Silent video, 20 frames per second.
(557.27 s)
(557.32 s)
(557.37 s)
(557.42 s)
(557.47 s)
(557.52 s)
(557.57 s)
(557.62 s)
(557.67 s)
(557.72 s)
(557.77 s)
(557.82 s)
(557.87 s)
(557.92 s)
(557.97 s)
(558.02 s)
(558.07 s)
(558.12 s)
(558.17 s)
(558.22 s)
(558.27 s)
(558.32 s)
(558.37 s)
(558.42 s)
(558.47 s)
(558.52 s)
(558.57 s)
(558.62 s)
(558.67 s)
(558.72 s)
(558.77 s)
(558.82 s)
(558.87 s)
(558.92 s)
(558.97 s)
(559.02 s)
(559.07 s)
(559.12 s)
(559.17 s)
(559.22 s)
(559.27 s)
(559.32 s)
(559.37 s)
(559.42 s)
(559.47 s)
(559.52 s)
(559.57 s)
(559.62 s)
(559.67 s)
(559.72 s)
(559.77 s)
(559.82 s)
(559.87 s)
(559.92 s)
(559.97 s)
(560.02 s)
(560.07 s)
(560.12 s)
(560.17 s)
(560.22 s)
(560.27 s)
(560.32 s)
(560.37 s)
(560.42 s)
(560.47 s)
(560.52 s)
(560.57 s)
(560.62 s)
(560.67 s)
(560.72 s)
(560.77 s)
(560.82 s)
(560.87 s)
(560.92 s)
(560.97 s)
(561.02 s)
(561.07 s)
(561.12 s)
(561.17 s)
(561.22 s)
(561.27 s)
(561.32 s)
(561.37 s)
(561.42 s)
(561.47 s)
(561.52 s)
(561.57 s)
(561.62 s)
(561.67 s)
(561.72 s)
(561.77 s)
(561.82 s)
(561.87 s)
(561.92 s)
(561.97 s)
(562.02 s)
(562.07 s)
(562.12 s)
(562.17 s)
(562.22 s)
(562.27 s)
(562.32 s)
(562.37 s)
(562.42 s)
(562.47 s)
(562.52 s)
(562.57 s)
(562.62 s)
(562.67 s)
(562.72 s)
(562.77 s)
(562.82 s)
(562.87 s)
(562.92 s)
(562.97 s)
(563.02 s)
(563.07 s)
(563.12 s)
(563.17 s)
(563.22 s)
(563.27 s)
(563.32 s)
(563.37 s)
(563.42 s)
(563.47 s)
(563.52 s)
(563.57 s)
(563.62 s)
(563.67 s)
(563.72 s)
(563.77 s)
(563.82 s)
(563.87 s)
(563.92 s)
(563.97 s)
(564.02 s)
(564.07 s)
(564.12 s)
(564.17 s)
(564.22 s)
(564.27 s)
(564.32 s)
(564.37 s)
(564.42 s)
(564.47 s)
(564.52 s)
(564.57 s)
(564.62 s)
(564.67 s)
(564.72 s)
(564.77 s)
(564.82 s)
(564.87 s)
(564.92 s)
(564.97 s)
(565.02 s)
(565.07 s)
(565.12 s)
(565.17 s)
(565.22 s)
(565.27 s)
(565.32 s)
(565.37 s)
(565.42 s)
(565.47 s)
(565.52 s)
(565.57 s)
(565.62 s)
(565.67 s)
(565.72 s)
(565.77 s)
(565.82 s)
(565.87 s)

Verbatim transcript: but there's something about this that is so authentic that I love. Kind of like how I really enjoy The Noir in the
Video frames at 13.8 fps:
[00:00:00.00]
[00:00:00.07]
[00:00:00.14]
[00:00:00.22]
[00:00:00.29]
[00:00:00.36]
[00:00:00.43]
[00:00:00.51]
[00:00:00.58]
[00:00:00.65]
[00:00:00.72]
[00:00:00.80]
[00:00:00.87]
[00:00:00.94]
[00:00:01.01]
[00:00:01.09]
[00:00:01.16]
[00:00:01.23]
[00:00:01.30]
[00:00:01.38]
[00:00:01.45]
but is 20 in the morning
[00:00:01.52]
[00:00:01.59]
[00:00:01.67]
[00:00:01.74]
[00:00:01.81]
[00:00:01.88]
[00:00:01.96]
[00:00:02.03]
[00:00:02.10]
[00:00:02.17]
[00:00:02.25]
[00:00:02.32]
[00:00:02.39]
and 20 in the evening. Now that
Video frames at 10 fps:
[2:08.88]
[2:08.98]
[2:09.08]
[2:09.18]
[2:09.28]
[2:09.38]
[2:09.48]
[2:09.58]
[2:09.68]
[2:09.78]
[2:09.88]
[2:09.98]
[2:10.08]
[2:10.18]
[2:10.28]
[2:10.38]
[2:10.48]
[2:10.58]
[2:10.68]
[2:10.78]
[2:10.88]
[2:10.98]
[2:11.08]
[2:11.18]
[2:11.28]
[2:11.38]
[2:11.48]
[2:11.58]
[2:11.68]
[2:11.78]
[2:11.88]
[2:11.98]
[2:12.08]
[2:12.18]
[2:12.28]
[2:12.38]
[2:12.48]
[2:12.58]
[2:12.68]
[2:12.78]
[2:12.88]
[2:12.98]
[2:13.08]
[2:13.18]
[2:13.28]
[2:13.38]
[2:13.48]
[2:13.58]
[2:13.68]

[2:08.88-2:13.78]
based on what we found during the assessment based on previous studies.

WHAT IS REQUIRED:
Go back to the listing above and please repeat it exactly.

RESPONSE TO THIS TASK:
Silent video, 20 frames per second.
(557.27 s)
(557.32 s)
(557.37 s)
(557.42 s)
(557.47 s)
(557.52 s)
(557.57 s)
(557.62 s)
(557.67 s)
(557.72 s)
(557.77 s)
(557.82 s)
(557.87 s)
(557.92 s)
(557.97 s)
(558.02 s)
(558.07 s)
(558.12 s)
(558.17 s)
(558.22 s)
(558.27 s)
(558.32 s)
(558.37 s)
(558.42 s)
(558.47 s)
(558.52 s)
(558.57 s)
(558.62 s)
(558.67 s)
(558.72 s)
(558.77 s)
(558.82 s)
(558.87 s)
(558.92 s)
(558.97 s)
(559.02 s)
(559.07 s)
(559.12 s)
(559.17 s)
(559.22 s)
(559.27 s)
(559.32 s)
(559.37 s)
(559.42 s)
(559.47 s)
(559.52 s)
(559.57 s)
(559.62 s)
(559.67 s)
(559.72 s)
(559.77 s)
(559.82 s)
(559.87 s)
(559.92 s)
(559.97 s)
(560.02 s)
(560.07 s)
(560.12 s)
(560.17 s)
(560.22 s)
(560.27 s)
(560.32 s)
(560.37 s)
(560.42 s)
(560.47 s)
(560.52 s)
(560.57 s)
(560.62 s)
(560.67 s)
(560.72 s)
(560.77 s)
(560.82 s)
(560.87 s)
(560.92 s)
(560.97 s)
(561.02 s)
(561.07 s)
(561.12 s)
(561.17 s)
(561.22 s)
(561.27 s)
(561.32 s)
(561.37 s)
(561.42 s)
(561.47 s)
(561.52 s)
(561.57 s)
(561.62 s)
(561.67 s)
(561.72 s)
(561.77 s)
(561.82 s)
(561.87 s)
(561.92 s)
(561.97 s)
(562.02 s)
(562.07 s)
(562.12 s)
(562.17 s)
(562.22 s)
(562.27 s)
(562.32 s)
(562.37 s)
(562.42 s)
(562.47 s)
(562.52 s)
(562.57 s)
(562.62 s)
(562.67 s)
(562.72 s)
(562.77 s)
(562.82 s)
(562.87 s)
(562.92 s)
(562.97 s)
(563.02 s)
(563.07 s)
(563.12 s)
(563.17 s)
(563.22 s)
(563.27 s)
(563.32 s)
(563.37 s)
(563.42 s)
(563.47 s)
(563.52 s)
(563.57 s)
(563.62 s)
(563.67 s)
(563.72 s)
(563.77 s)
(563.82 s)
(563.87 s)
(563.92 s)
(563.97 s)
(564.02 s)
(564.07 s)
(564.12 s)
(564.17 s)
(564.22 s)
(564.27 s)
(564.32 s)
(564.37 s)
(564.42 s)
(564.47 s)
(564.52 s)
(564.57 s)
(564.62 s)
(564.67 s)
(564.72 s)
(564.77 s)
(564.82 s)
(564.87 s)
(564.92 s)
(564.97 s)
(565.02 s)
(565.07 s)
(565.12 s)
(565.17 s)
(565.22 s)
(565.27 s)
(565.32 s)
(565.37 s)
(565.42 s)
(565.47 s)
(565.52 s)
(565.57 s)
(565.62 s)
(565.67 s)
(565.72 s)
(565.77 s)
(565.82 s)
(565.87 s)

Verbatim transcript: but there's something about this that is so authentic that I love. Kind of like how I really enjoy The Noir in the
Video frames at 13.8 fps:
[00:00:00.00]
[00:00:00.07]
[00:00:00.14]
[00:00:00.22]
[00:00:00.29]
[00:00:00.36]
[00:00:00.43]
[00:00:00.51]
[00:00:00.58]
[00:00:00.65]
[00:00:00.72]
[00:00:00.80]
[00:00:00.87]
[00:00:00.94]
[00:00:01.01]
[00:00:01.09]
[00:00:01.16]
[00:00:01.23]
[00:00:01.30]
[00:00:01.38]
[00:00:01.45]
but is 20 in the morning
[00:00:01.52]
[00:00:01.59]
[00:00:01.67]
[00:00:01.74]
[00:00:01.81]
[00:00:01.88]
[00:00:01.96]
[00:00:02.03]
[00:00:02.10]
[00:00:02.17]
[00:00:02.25]
[00:00:02.32]
[00:00:02.39]
and 20 in the evening. Now that
Video frames at 10 fps:
[2:08.88]
[2:08.98]
[2:09.08]
[2:09.18]
[2:09.28]
[2:09.38]
[2:09.48]
[2:09.58]
[2:09.68]
[2:09.78]
[2:09.88]
[2:09.98]
[2:10.08]
[2:10.18]
[2:10.28]
[2:10.38]
[2:10.48]
[2:10.58]
[2:10.68]
[2:10.78]
[2:10.88]
[2:10.98]
[2:11.08]
[2:11.18]
[2:11.28]
[2:11.38]
[2:11.48]
[2:11.58]
[2:11.68]
[2:11.78]
[2:11.88]
[2:11.98]
[2:12.08]
[2:12.18]
[2:12.28]
[2:12.38]
[2:12.48]
[2:12.58]
[2:12.68]
[2:12.78]
[2:12.88]
[2:12.98]
[2:13.08]
[2:13.18]
[2:13.28]
[2:13.38]
[2:13.48]
[2:13.58]
[2:13.68]

[2:08.88-2:13.78]
based on what we found during the assessment based on previous studies.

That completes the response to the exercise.